Professor Adrian Bracken is using funding from Worldwide Cancer Research and The Brain Tumour Charity to look for ways to bypass resistance to a treatment for a rare but aggressive childhood brain cancer called paediatric diffuse intrinsic pontine gliomas (DIPG).
Professor Adrian Bracken is an Associate Professor at The Smurfit Institute of Genetics, Trinity College Dublin. His lab is looking into how specific genes in our DNA are switched "on or off" and how this goes wrong in cancer.
Targeted cancer treatments can be very effective, but they don't work the same for everyone because some patient's tumours end up developing resistance to the treatment or in some cases may be resistant already.

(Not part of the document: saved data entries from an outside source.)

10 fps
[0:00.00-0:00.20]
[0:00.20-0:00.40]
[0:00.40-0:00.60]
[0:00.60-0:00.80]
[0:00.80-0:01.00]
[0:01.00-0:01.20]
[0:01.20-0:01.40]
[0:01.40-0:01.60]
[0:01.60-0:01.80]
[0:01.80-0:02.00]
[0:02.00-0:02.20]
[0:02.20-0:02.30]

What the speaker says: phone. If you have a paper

Recent discoveries have found that drugs that block a protein in cancer cells, called EZH2, could be useful for treating a highly aggressive childhood brain cancer known as DIPG. However, research has also found that cancer cells often develop resistance to these drugs, so there is a real need to identify alternative ways to treat these resistant cancers.

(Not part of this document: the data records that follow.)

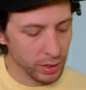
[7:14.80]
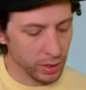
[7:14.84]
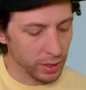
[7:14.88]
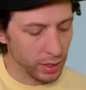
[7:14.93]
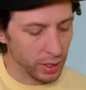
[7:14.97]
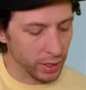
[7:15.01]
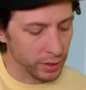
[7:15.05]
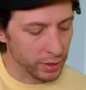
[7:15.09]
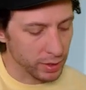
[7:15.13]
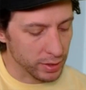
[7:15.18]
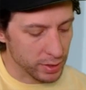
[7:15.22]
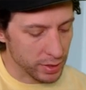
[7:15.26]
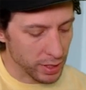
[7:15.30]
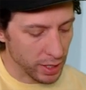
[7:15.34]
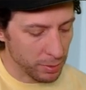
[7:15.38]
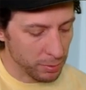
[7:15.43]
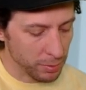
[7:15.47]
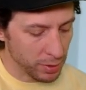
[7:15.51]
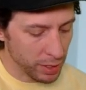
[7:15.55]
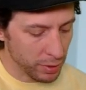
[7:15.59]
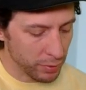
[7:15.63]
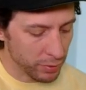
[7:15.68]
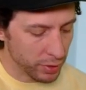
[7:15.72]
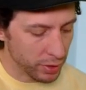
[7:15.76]
And the same
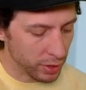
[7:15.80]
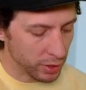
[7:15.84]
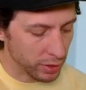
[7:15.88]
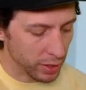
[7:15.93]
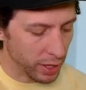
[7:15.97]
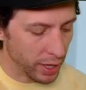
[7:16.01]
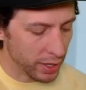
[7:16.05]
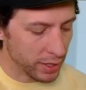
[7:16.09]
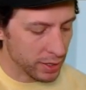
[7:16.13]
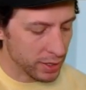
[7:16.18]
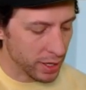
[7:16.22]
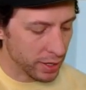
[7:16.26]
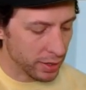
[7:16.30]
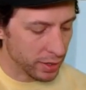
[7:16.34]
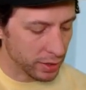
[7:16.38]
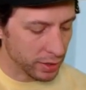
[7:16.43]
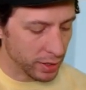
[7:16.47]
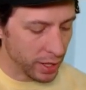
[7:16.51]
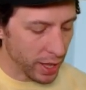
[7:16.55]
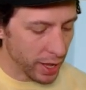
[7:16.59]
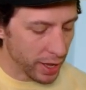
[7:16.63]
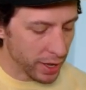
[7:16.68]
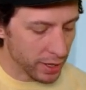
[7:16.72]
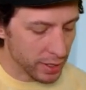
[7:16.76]
thing for the legs. Now the
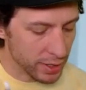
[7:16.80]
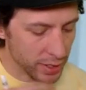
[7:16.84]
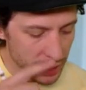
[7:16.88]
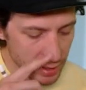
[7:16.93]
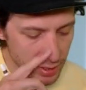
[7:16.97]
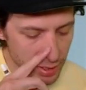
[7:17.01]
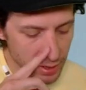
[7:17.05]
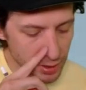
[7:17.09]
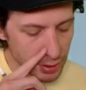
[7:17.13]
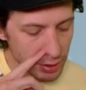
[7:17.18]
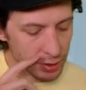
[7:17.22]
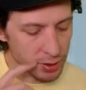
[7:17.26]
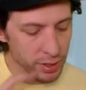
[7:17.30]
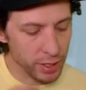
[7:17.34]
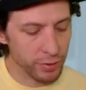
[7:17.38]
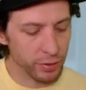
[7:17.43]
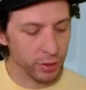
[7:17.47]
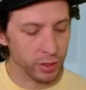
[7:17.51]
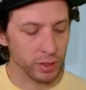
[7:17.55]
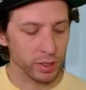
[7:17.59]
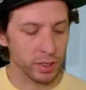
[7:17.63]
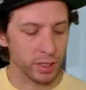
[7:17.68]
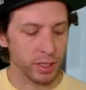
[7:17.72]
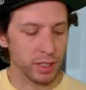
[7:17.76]
legs I did a little
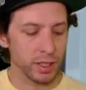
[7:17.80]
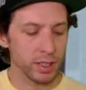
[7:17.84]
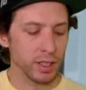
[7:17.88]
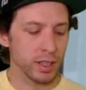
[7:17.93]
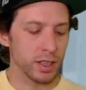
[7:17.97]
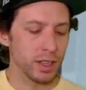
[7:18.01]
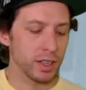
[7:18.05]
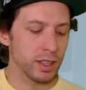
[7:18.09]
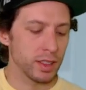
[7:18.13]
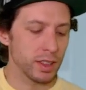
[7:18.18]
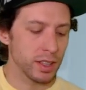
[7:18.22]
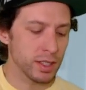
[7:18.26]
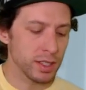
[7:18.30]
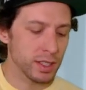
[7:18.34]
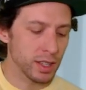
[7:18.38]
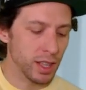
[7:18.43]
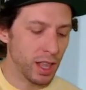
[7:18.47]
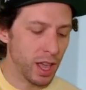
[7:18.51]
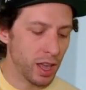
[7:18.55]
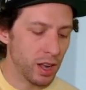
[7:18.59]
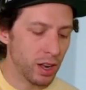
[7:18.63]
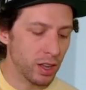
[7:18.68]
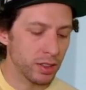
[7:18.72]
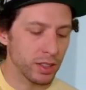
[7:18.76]
differently. This
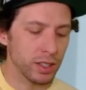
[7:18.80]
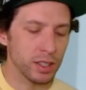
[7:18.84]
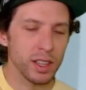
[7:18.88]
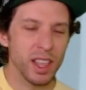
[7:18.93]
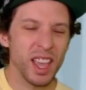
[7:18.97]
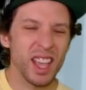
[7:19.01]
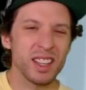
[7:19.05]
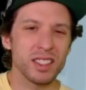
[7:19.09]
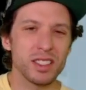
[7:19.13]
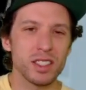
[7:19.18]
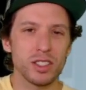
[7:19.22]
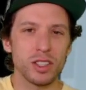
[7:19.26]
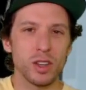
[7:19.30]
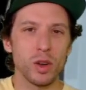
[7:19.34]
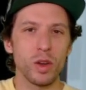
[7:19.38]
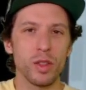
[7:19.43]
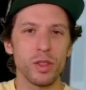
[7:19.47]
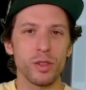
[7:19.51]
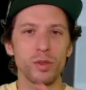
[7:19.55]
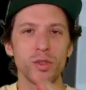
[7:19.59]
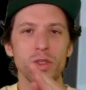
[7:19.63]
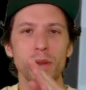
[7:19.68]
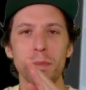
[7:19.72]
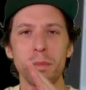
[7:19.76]
line on the legs is going
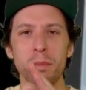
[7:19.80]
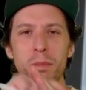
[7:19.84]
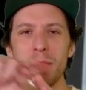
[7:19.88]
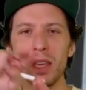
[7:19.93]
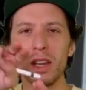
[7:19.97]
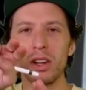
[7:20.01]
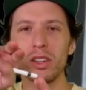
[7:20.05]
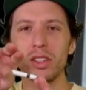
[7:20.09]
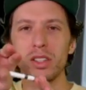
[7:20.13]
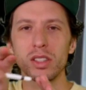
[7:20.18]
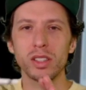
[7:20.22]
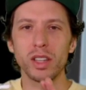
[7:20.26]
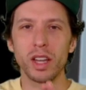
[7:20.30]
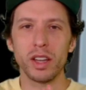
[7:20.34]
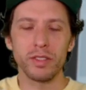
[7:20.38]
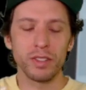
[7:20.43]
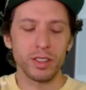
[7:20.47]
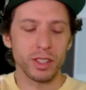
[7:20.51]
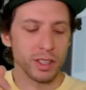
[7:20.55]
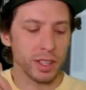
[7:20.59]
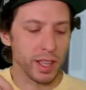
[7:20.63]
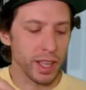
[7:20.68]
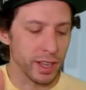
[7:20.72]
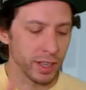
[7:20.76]
through the middle of
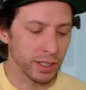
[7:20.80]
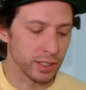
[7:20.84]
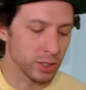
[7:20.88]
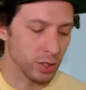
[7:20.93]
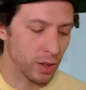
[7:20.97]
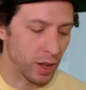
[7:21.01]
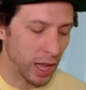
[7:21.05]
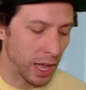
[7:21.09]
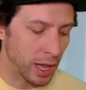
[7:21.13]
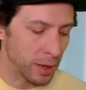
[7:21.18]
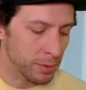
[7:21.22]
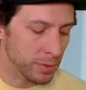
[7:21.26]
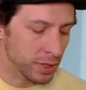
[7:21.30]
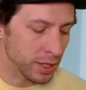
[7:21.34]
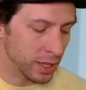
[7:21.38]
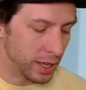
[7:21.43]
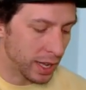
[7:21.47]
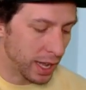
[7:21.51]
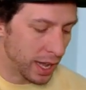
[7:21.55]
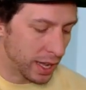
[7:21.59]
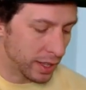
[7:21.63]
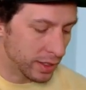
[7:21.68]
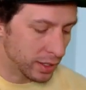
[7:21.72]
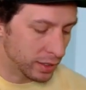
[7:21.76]
the leg. So I'm going to
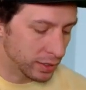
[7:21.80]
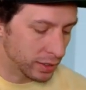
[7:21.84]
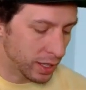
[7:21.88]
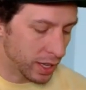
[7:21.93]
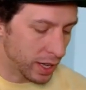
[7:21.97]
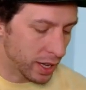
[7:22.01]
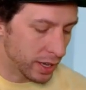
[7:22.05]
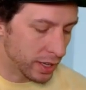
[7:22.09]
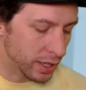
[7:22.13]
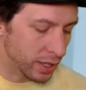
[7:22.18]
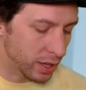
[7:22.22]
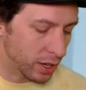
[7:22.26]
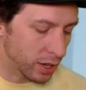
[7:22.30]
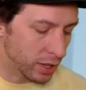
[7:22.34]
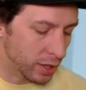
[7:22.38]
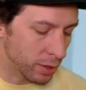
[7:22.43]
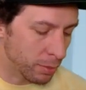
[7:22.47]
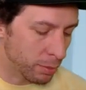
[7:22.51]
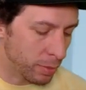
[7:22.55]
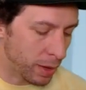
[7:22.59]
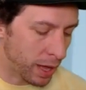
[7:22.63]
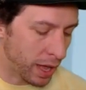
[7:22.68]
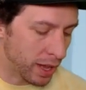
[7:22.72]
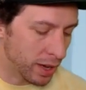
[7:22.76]
add the line on the
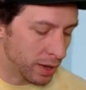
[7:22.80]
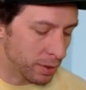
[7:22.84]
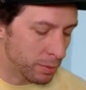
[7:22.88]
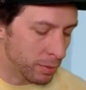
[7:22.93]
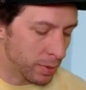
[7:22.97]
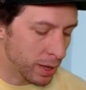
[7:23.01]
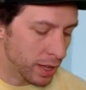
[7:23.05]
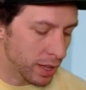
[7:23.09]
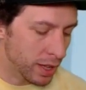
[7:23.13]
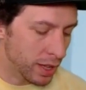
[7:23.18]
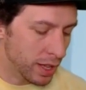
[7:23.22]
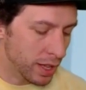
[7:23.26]
bottom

Professor Bracken is studying in detail how blocking the EZH2 protein helps to treat cancer in order to identify other angles of attack that could be exploited in cancers that have become resistant to treatment. Professor Bracken hopes that this project will lead to the development of alternative therapeutic strategies for DIPG and will form the basis for new clinical trials.
This project was made possible thanks to a co-funding partnership with The Brain Tumour Charity.